Collected data:
Content starts
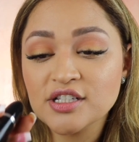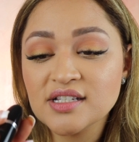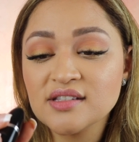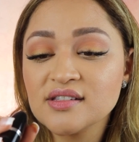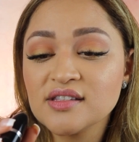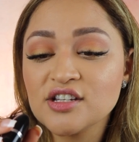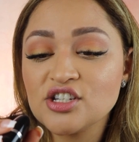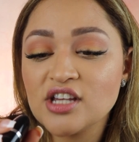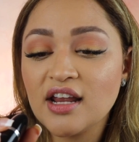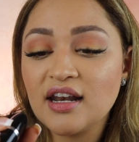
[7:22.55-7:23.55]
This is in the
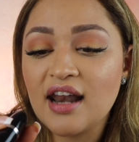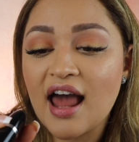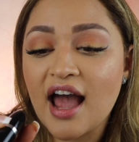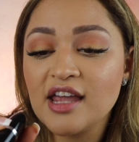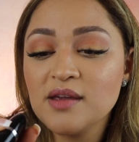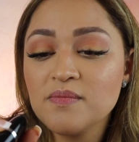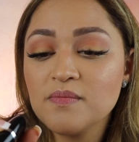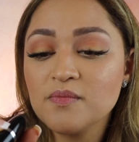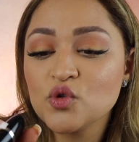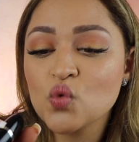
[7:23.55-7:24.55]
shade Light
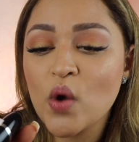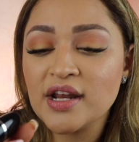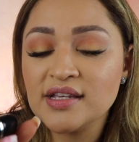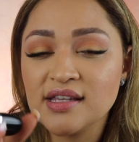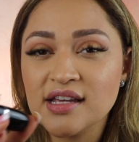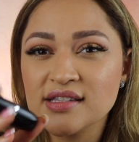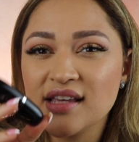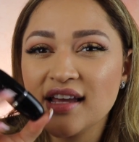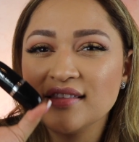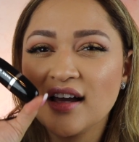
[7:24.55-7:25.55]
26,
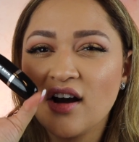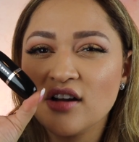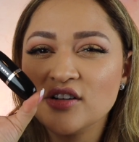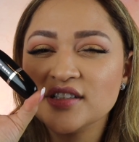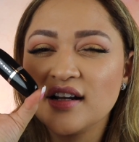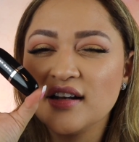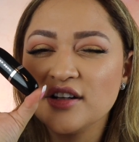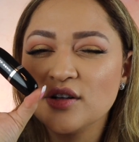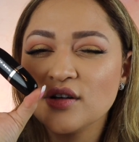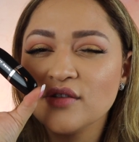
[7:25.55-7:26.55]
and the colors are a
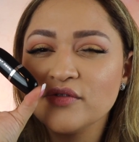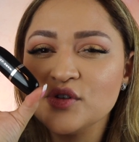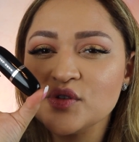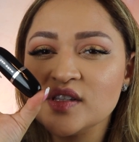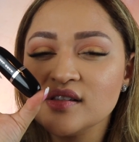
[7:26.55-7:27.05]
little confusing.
Content ends
What the exercise asks → Reprint the data verbatim, pictures excluded.

Your response →
[7:22.55-7:23.55]
This is in the
[7:23.55-7:24.55]
shade Light
[7:24.55-7:25.55]
26,
[7:25.55-7:26.55]
and the colors are a
[7:26.55-7:27.05]
little confusing.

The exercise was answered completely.